An example of these ethnically-motivated massacres sanctioned and committed by Burkinabe forces took place around the city of Djibo in northern Burkina Faso in 2020. Burkinabe forces targeted young Fulani suspected of being jihadists or sympathetic to them, and often executed them en masse with the bodies of Fulani lying on the roads in and out of the city. These massacres were committed by Burkinabe armed forces and police with the help of local civilian volunteers. At the time of the massacres, Djibo was under heavy threat by jihadist groups, which attacked Burkinabe forces regularly.

Since the September 2022 Burkina Faso coup d'état that saw Ibrahim Traoré come to power, the Burkinabe government has relied more and more on VDPs to man bases in rural areas of the country and ensure a government presence in areas where jihadists are active. Unlike 2019 where the conflict between Fulani and Mossi were largely driven by jihadists and local Koglweogo groups, the mass mobilization into the VDP has drawn Mossi from Ouagadougou and elsewhere into the country to fight in areas where they aren't from. This has enabled a common cycle of attacks: jihadist group attacks rural Burkinabe base staffed by barely-trained VDPs and soldiers, and then government forces massacre nearby villages in retaliation. These types of massacres have occurred notably in Karma in April 2023, Nondin and Soro and Bibgou and Soualimou in February 2024, and the eastern part of the country in May 2024. After the massacres, civilians sympathize with jihadist groups, and the cycle starts again. In all massacres, Fulani and non-Mossi civilians like Gourmantches were targeted, although Mossi civilians were often killed as well due to the indiscriminate nature of the attacks.

=== Intra-Fulani conflict ===
Despite the Burkinabe government and Koglweogos' targeting of all Fulani, different clans within the Fulani in Burkina Faso are not as sympathetic to the government.

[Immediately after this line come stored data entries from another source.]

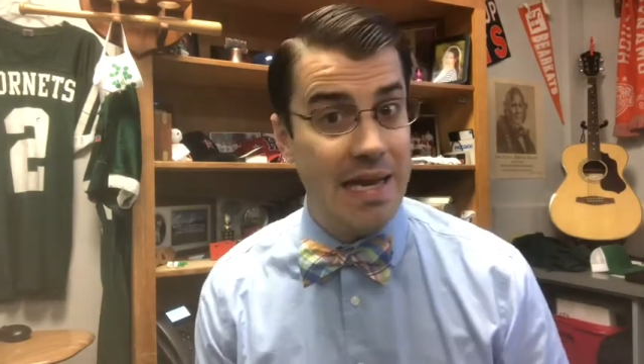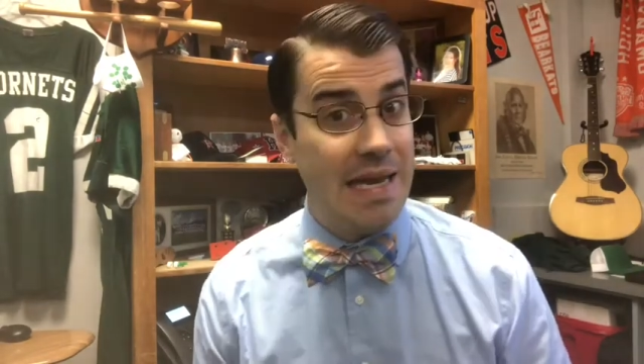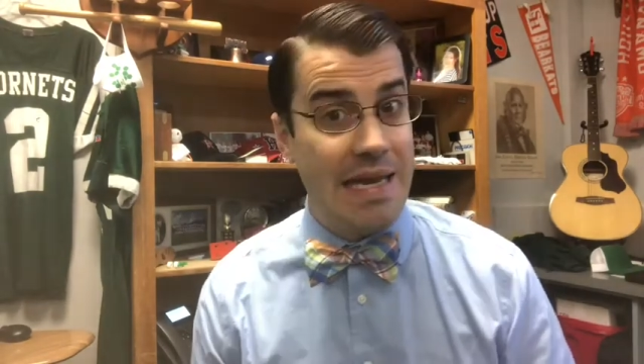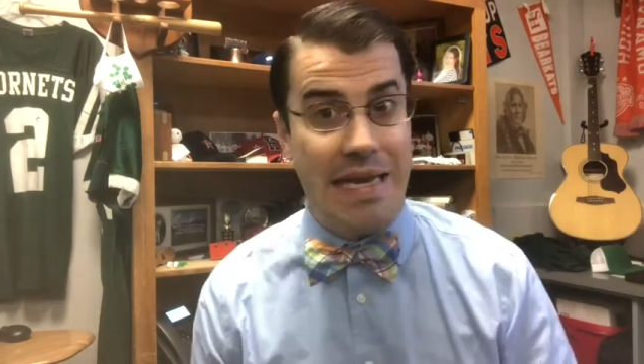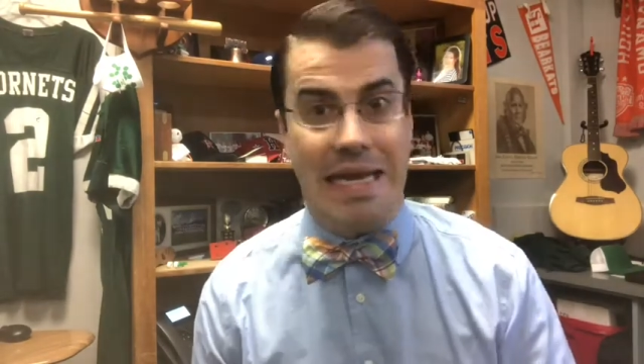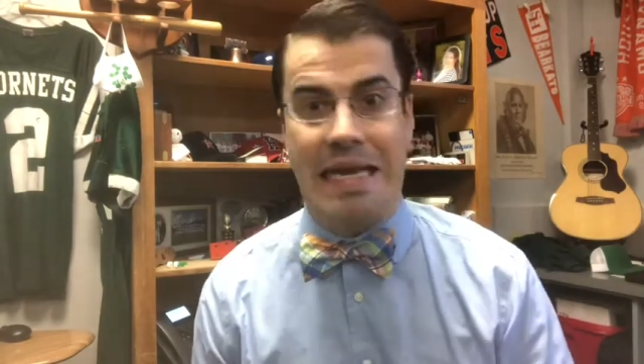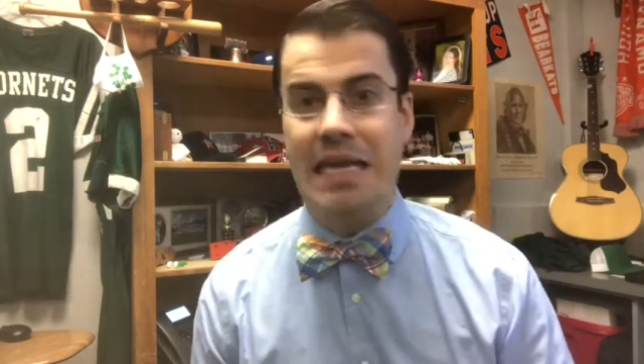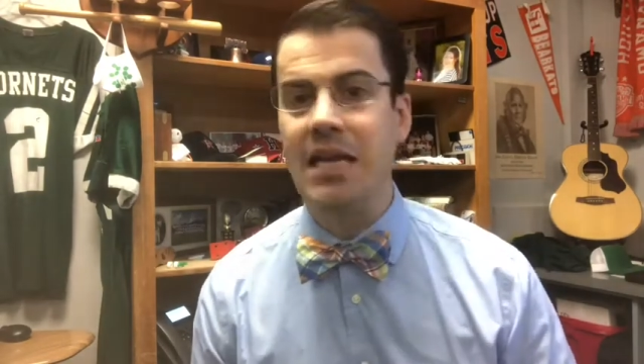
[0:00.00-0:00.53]
and
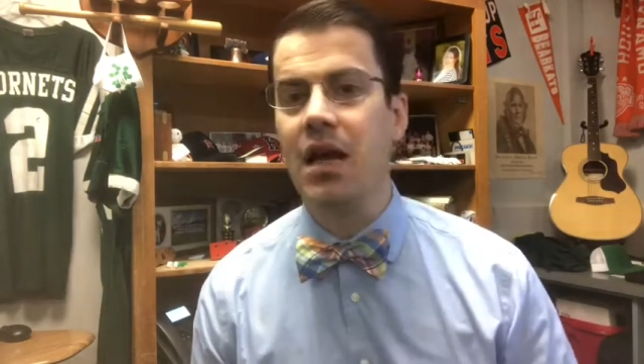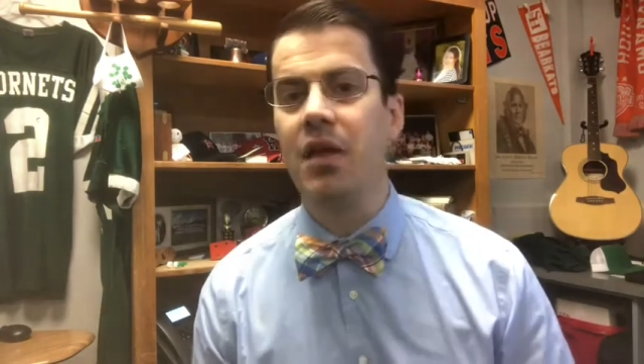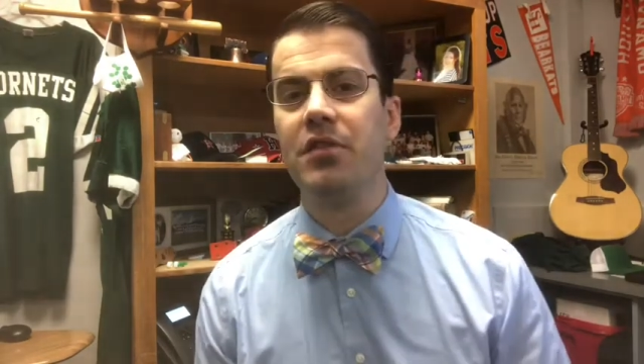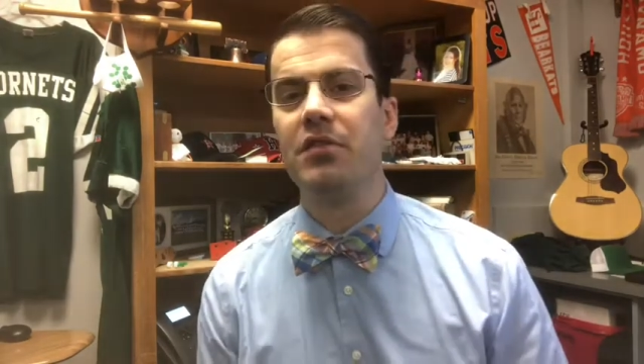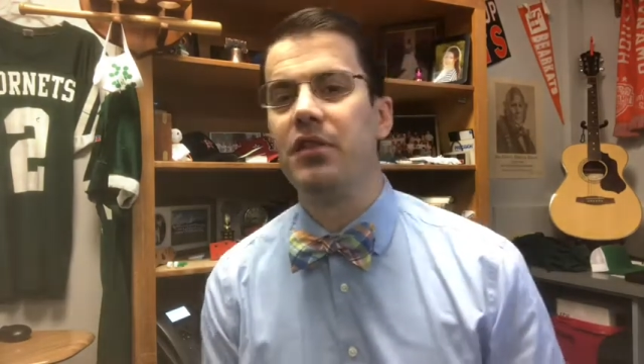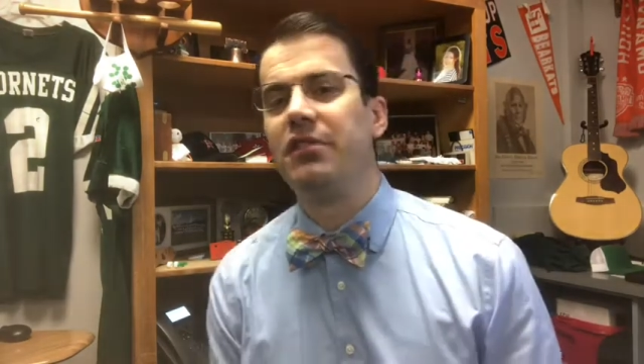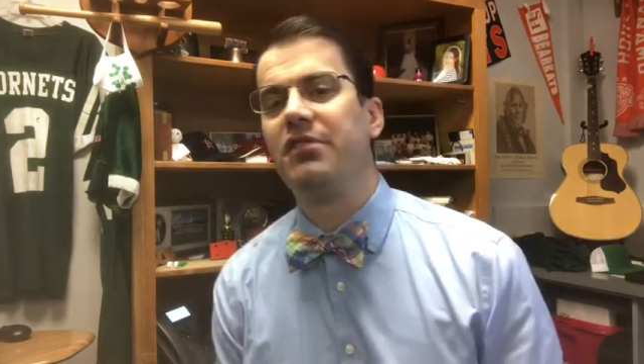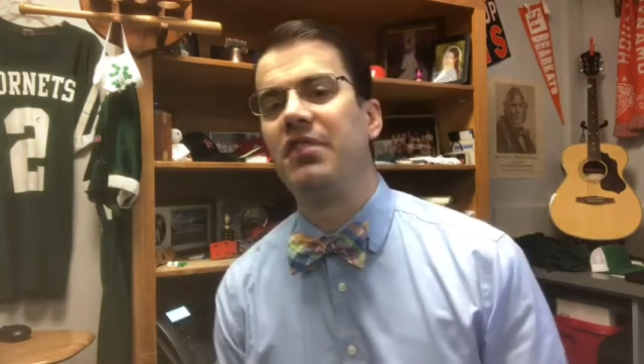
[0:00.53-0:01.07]
any
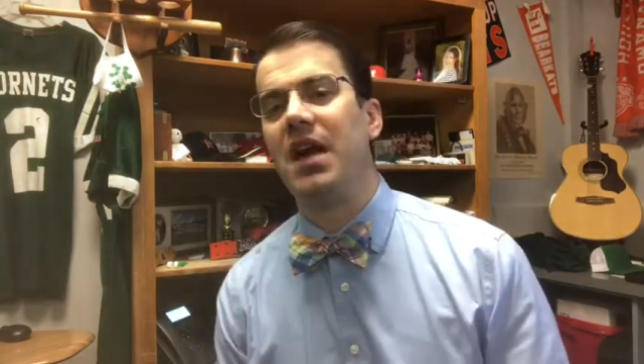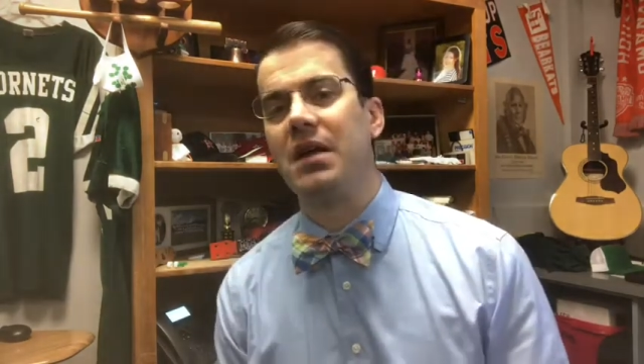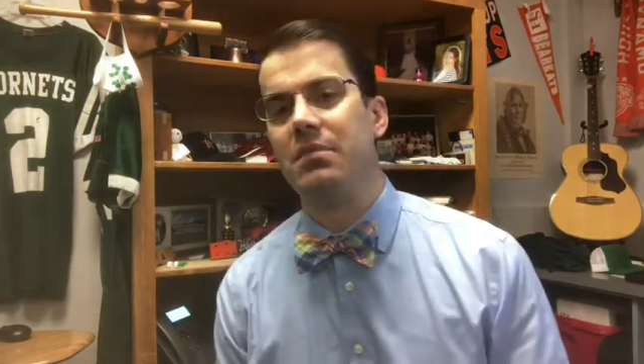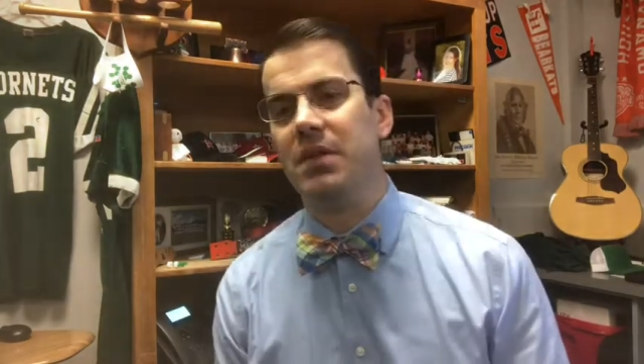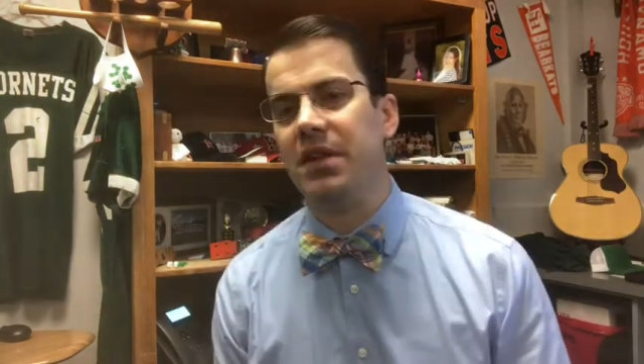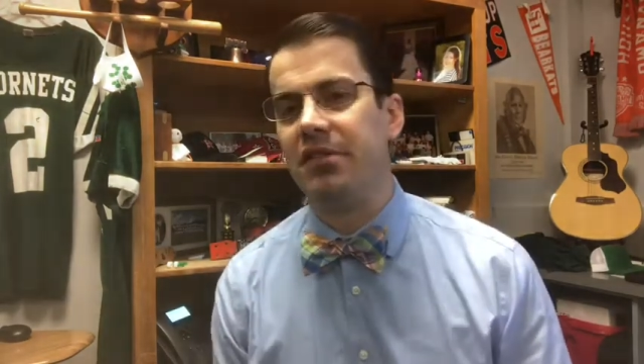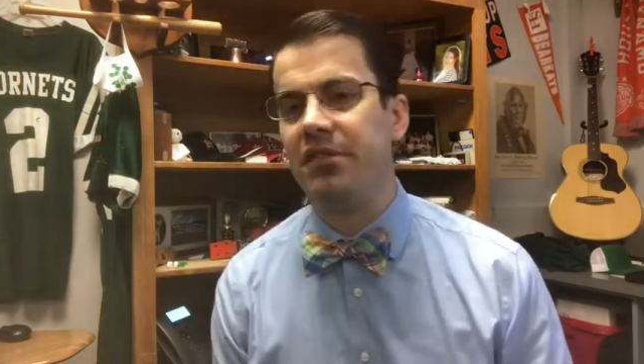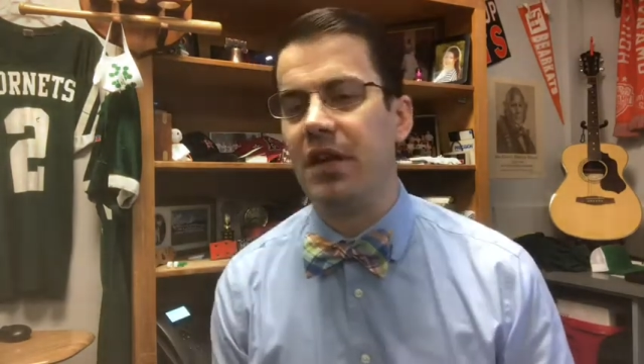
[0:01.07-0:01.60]
other
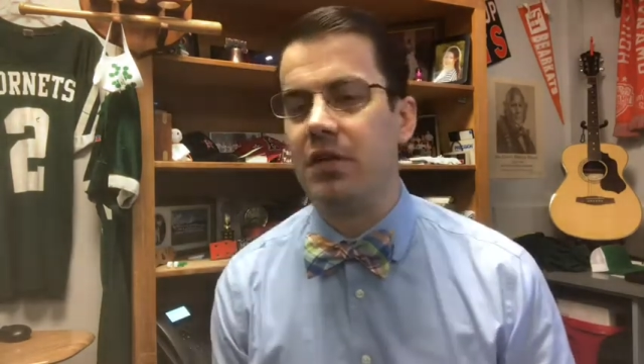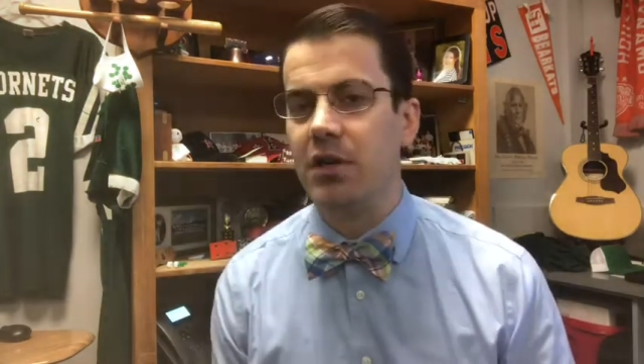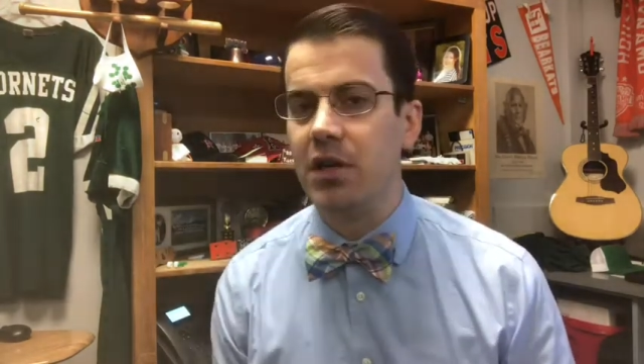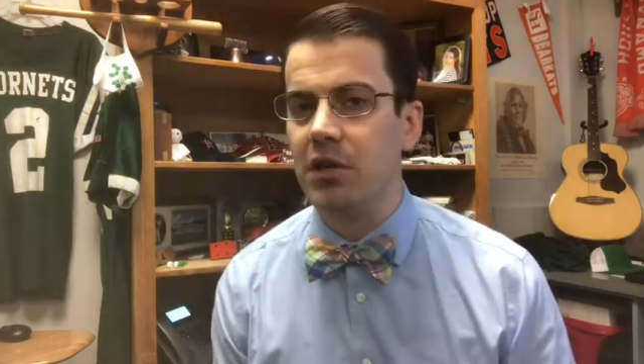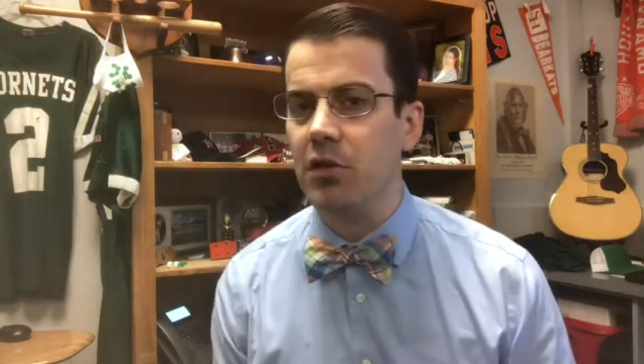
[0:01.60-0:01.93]
assignments that are in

Youth from the lower castes are usually supportive of Amadou Koufa's ideas of jihad to upend the Fulani social hierarchy. In jihadist attacks, the perpetrators rarely discriminate between Fulani and non-Fulani despite the perpetrators being Fulani. However, these groups often tend to target Fulani civilians living in sedentary communities instead of nomadic groups. To Fulani civilians, this makes the threat twofold by government troops and Koglweogos suspecting them of being terrorists and by jihadist groups suspecting them of supporting the government.

In northern Burkina Faso, the primary jihadist group that Fulani join is Ansarul Islam or Katiba Macina, both Fulani-dominated factions of Jama'at Nasr al-Islam wal-Muslimin. In northeastern Burkina Faso, especially Sahel Region in particular, some Fulani clans like the Toloobe have joined the Islamic State – Sahel Province. Prior to 2019, the two groups worked in tandem with one another and drew from the same base of Fulanis and Tuaregs, although since 2019 the Islamic State and JNIM have been at war with each other. Despite ideological reasons for the two groups to go to war, many Fulani join both for non-ideological reasons.

== Displacement ==
Many Fulani and Mossi have been displaced from their villages due to jihadist attacks and government discrimination. Around 30,000 Fulani displaced from areas throughout the country reside in Ouagadougou as of 2024. The number of Fulani, Mossi, and Gourmantché among the 2.1 million civilians displaced during the jihadist insurgency in Burkina Faso is not known. Fulani in Ouagadougou are often neglected by the junta government, and displacement camps are overfilled with refugees.